#### Data for the task ####
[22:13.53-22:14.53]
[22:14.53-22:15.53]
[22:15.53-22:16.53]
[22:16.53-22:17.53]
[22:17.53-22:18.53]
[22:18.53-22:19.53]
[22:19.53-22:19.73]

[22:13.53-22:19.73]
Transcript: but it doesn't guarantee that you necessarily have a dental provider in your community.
####
#### Data for the task ####
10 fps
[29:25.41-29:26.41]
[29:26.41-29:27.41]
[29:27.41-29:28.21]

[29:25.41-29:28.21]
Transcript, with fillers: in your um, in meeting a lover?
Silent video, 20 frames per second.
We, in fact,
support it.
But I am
####
▸ Aim of the task: Scan the records above and show every line in which the word "your" occurs.

▸ Written solution:
Transcript: but it doesn't guarantee that you necessarily have a dental provider in your community.
Transcript, with fillers: in your um, in meeting a lover?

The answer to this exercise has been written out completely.